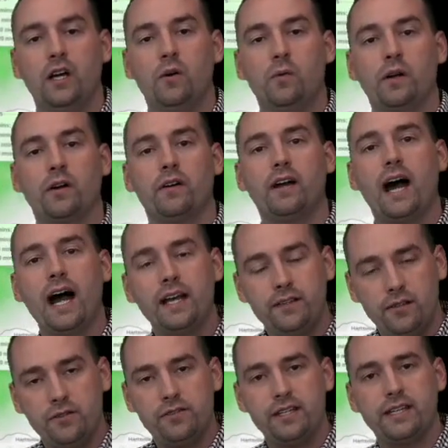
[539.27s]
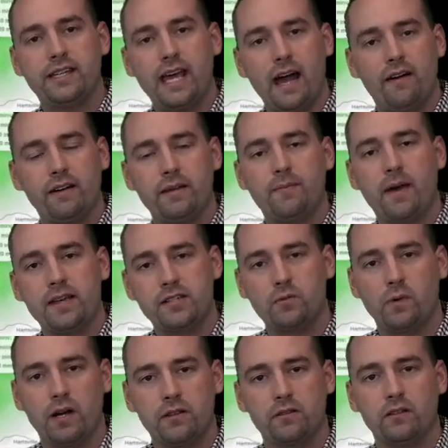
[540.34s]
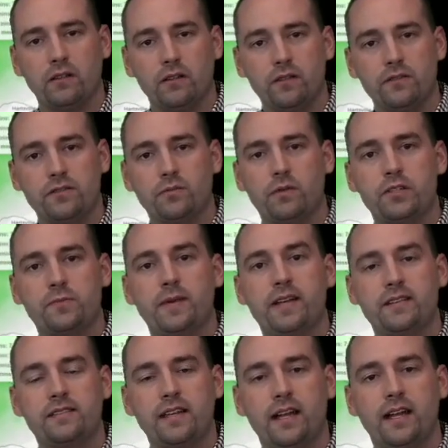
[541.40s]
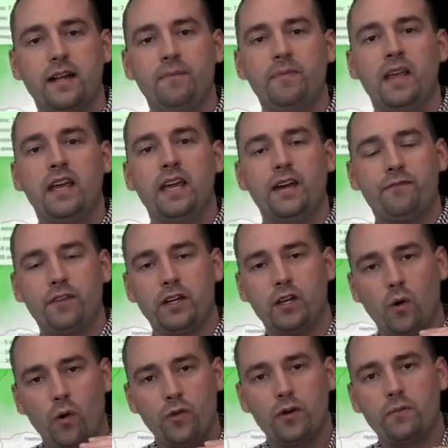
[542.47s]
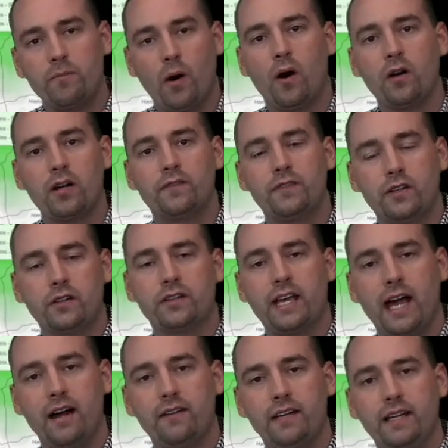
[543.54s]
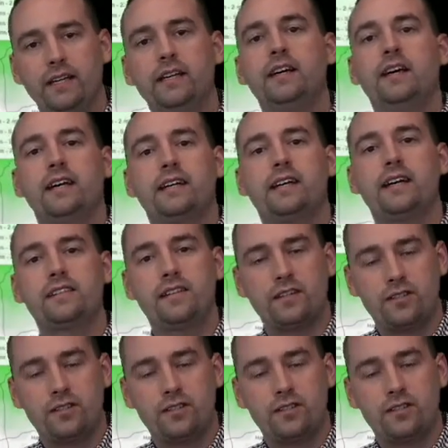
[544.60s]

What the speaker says: We are not using county-based weather alerts, which means that if the northern part of your county gets a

◆ Problem details
Write every record out again exactly, omitting the pictures they hold.

◆ Output of the task
[539.27s]
[540.34s]
[541.40s]
[542.47s]
[543.54s]
[544.60s]

What the speaker says: We are not using county-based weather alerts, which means that if the northern part of your county gets a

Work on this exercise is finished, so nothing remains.